WORK INSTRUCTION:
Repeat the entries below exactly, pictures excluded.

Stored items from a collection:
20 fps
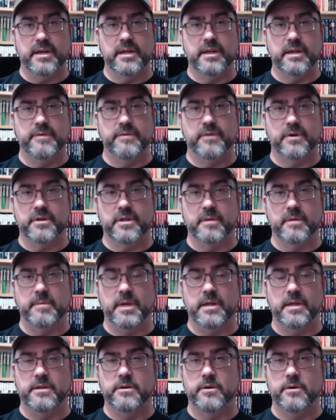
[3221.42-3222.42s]
and trying to
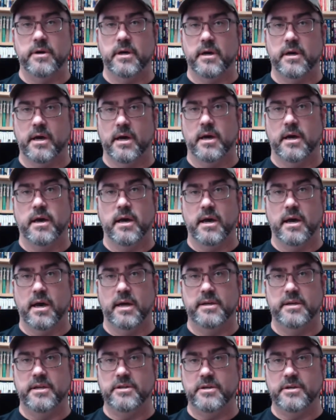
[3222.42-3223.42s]
convert them into
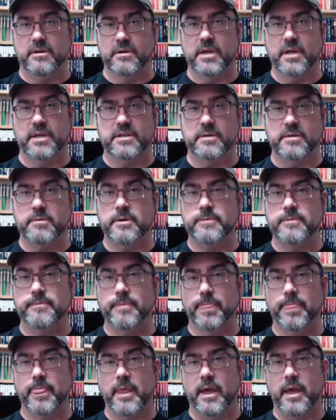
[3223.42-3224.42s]
a digital customer.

EXERCISE RESULT:
20 fps
[3221.42-3222.42s]
and trying to
[3222.42-3223.42s]
convert them into
[3223.42-3224.42s]
a digital customer.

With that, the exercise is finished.